• _EXERCISE INSTRUCTIONS_: Before you finish, make sure each line of the records has been retyped exactly.
====== RECORD EXTRACTS
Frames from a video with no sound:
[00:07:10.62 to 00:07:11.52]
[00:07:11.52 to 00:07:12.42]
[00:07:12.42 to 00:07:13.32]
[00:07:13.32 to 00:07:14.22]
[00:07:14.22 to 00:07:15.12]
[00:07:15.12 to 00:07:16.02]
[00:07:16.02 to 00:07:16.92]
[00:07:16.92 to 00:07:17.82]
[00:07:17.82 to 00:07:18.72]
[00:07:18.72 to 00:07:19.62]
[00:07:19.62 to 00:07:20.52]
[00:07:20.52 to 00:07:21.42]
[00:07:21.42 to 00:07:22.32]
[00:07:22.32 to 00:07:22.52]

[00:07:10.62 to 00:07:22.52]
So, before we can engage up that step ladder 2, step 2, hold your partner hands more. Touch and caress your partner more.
============
• _RESPONSE_:
Frames from a video with no sound:
[00:07:10.62 to 00:07:11.52]
[00:07:11.52 to 00:07:12.42]
[00:07:12.42 to 00:07:13.32]
[00:07:13.32 to 00:07:14.22]
[00:07:14.22 to 00:07:15.12]
[00:07:15.12 to 00:07:16.02]
[00:07:16.02 to 00:07:16.92]
[00:07:16.92 to 00:07:17.82]
[00:07:17.82 to 00:07:18.72]
[00:07:18.72 to 00:07:19.62]
[00:07:19.62 to 00:07:20.52]
[00:07:20.52 to 00:07:21.42]
[00:07:21.42 to 00:07:22.32]
[00:07:22.32 to 00:07:22.52]

[00:07:10.62 to 00:07:22.52]
So, before we can engage up that step ladder 2, step 2, hold your partner hands more. Touch and caress your partner more.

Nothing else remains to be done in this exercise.